Black Lives Matter Recruiting Court Watchers For Bailout Program
As the holiday season arrives, Black Lives Matter BloNo is calling for volunteers to help monitor McLean County courtrooms as part of its ongoing efforts to reunite families with loved ones who can't afford bail.
"We need people at the courthouse watching what's going on, taking notes, finding out the bail amounts, and feeding that information back to us so we can be more effective through our efforts," said Ky Ajayi from the group’s leadership team.
Black Lives Matter hosted a public meeting Sunday at Wayman AME Church in Bloomington.
According to the ACLU, more than 267,000 people are locked up pre-trial every year in Illinois. Typically a person must post 10% of their bond amount to be released.

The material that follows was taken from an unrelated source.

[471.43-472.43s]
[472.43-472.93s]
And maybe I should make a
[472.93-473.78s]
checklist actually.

"We know that most of those (people) are there simply because they don't have access to wealth," said group leader Cinnamon Porter. "They’re innocent until proven guilty, so we're trying to help these folks because what is lost while sitting pre-trial is kids, houses, and jobs, which affects our community greatly."

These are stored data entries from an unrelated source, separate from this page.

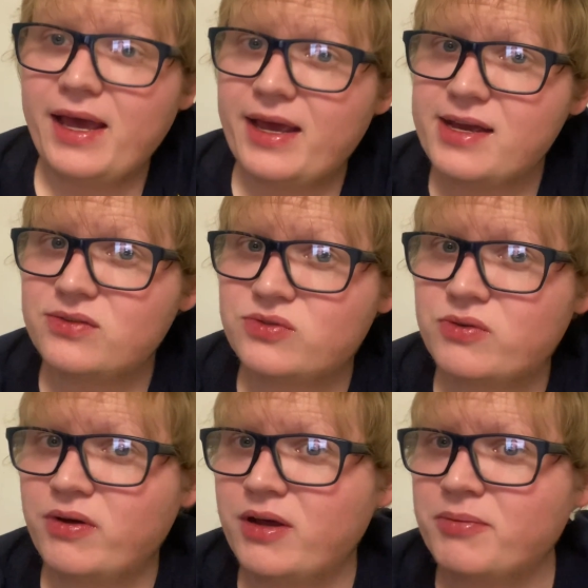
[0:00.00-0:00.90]
Hey guys, what's
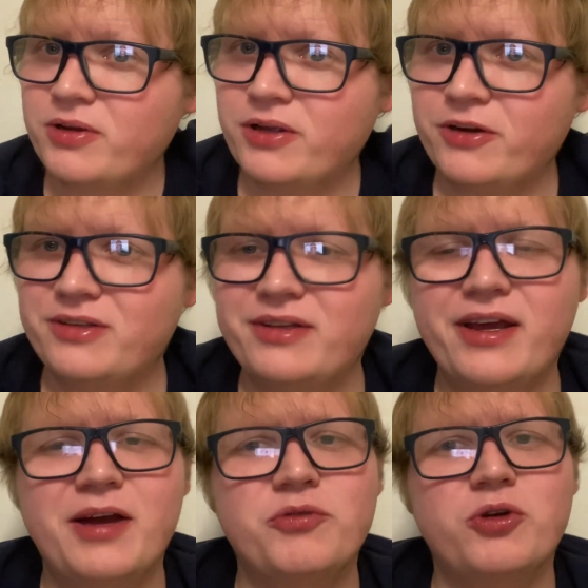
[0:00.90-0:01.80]
going on? Brandon here, and today
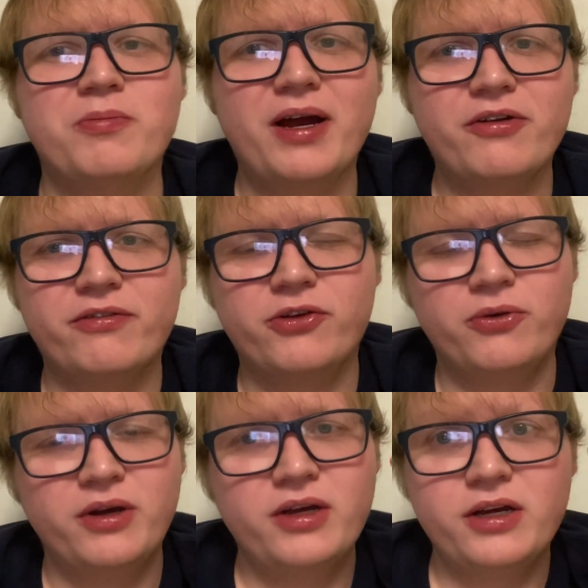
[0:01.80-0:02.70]
I'm doing my review
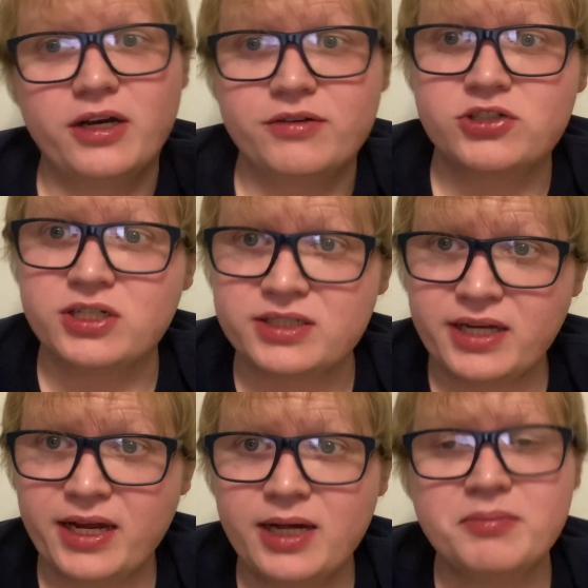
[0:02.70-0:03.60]
of
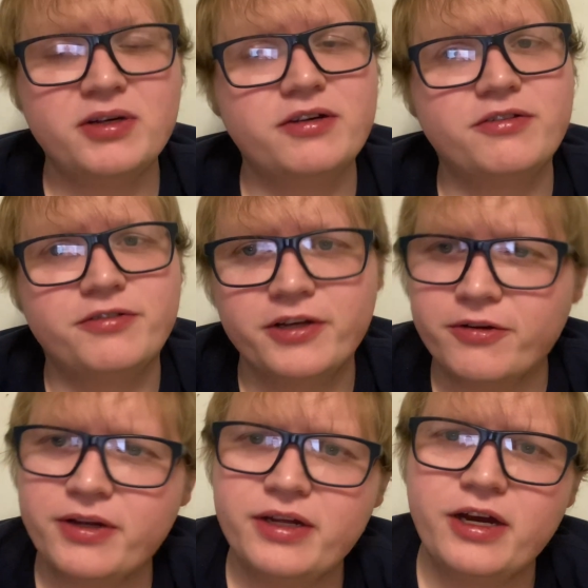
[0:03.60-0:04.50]
Shazam
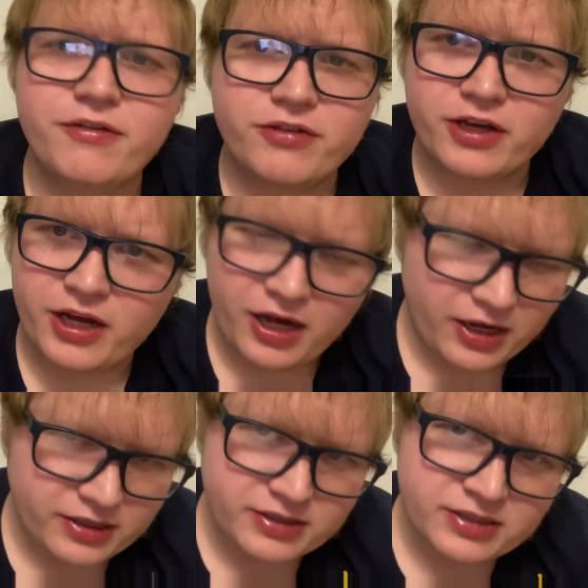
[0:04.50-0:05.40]
Fury of the
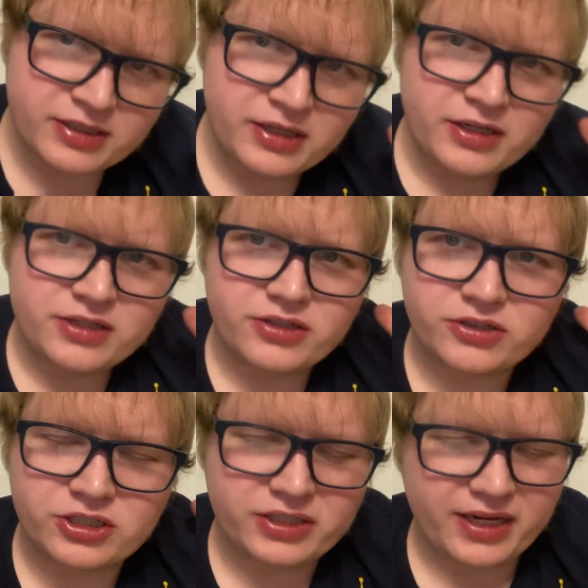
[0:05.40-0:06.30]
Gods. So
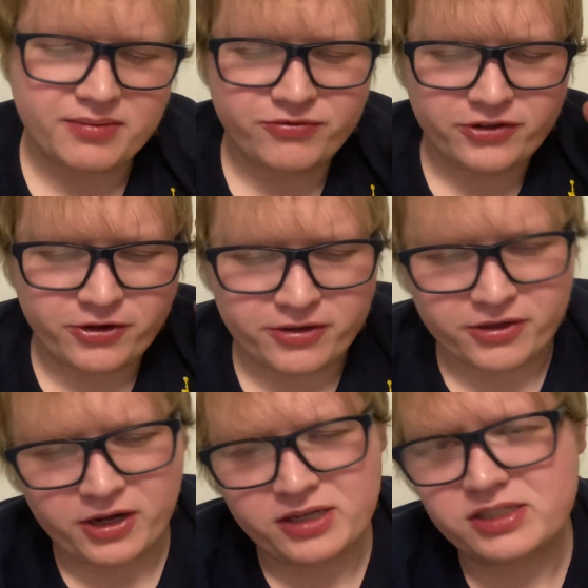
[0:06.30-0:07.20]
Shazam Fury of the
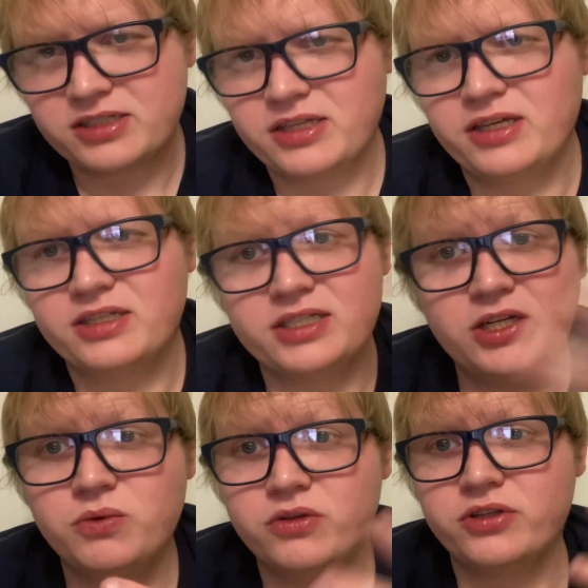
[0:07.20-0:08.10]
Gods is the
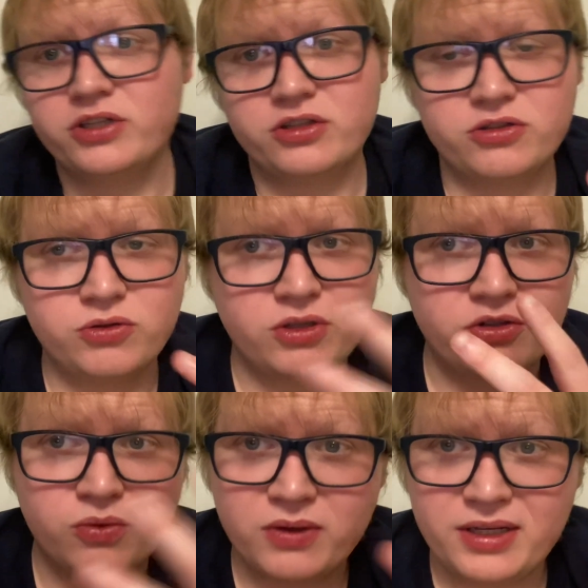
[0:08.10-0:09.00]
sequel to the
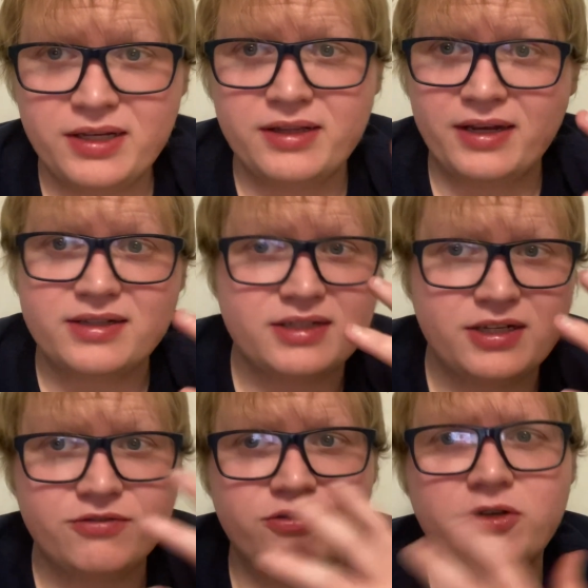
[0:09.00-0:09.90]

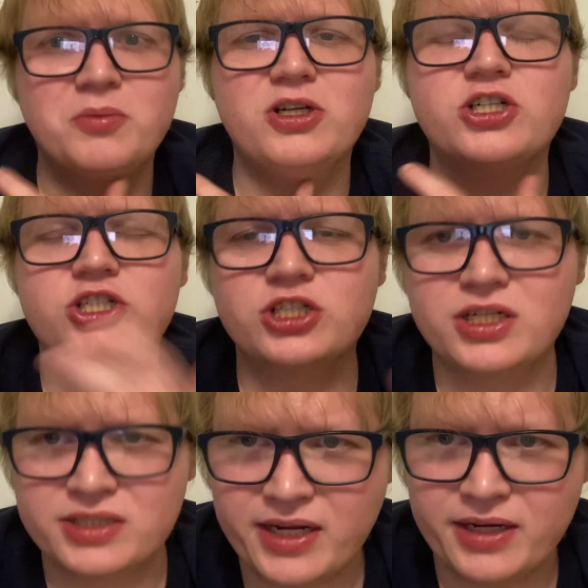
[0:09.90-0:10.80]
2019 film
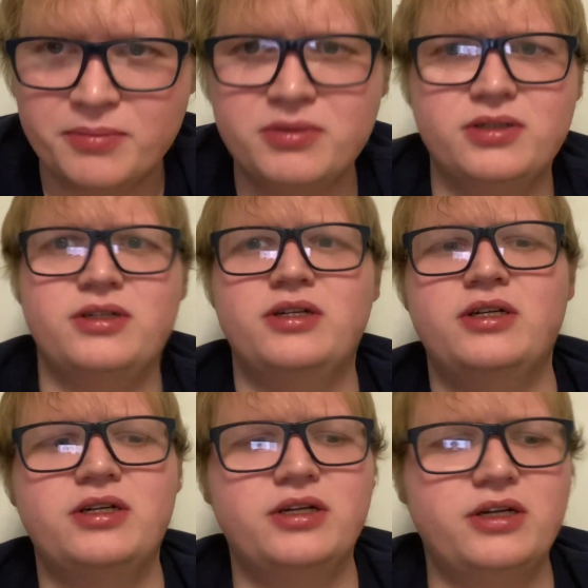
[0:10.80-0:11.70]
Shazam,
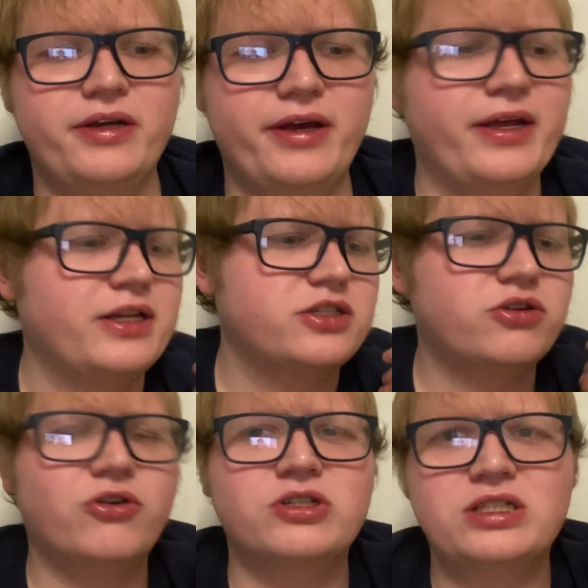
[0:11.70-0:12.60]
and it
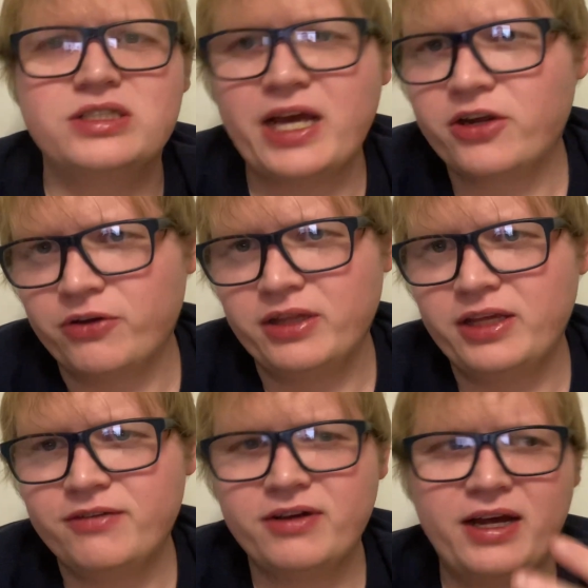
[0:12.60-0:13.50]
stars Zachary
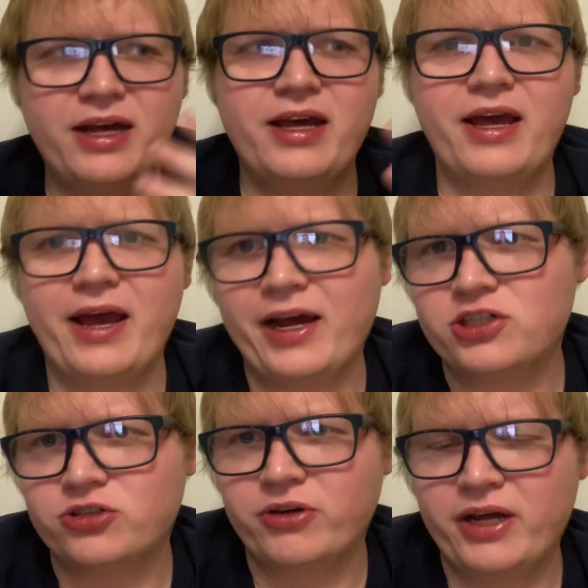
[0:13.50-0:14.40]
Levi,
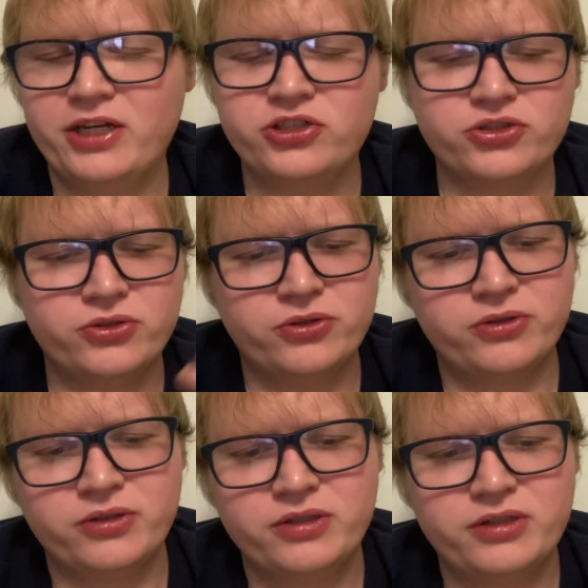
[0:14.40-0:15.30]
Asher Angel,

Among those affected by discrimination leading to excessive bail are women, people of color, and those of low income, according to BLM. Research suggests that the use of money bail by judges to detain suspects may actually be creating more criminals than it punishes.

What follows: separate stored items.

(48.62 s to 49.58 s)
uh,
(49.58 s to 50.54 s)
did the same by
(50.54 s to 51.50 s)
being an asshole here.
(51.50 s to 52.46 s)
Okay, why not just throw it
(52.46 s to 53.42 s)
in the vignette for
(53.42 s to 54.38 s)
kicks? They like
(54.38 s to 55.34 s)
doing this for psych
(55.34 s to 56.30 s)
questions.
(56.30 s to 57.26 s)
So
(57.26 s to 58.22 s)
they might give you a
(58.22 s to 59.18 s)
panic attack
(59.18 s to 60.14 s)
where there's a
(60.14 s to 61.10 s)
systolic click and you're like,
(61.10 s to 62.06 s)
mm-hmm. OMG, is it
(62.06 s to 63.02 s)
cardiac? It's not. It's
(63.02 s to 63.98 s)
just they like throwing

Through court watching, citizens can observe proceedings and assess whether the court is serving residents in their communities fairly.
"Right now, it's very hard for us to get the statistics on who's being incarcerated, why, and their statuses," Porter said. "We hold our bailout (program) but need folks to bailout. Court watching allows us to know who to bail out and who to access."
For its second year, Black Lives Matters is raising funds to continue its bailout program, which not only helps reunite family members but raises awareness for the impact of incarceration and the bail system, especially on people of color.
"The longer a person stays in jail, the more folks will assume that person is guilty, but we know that's not always the case. Sometimes it's because of their lack of access to wealth," Porter said. "We know this disproportionately affects black folks, women, and poor folks, so we need to help those people out."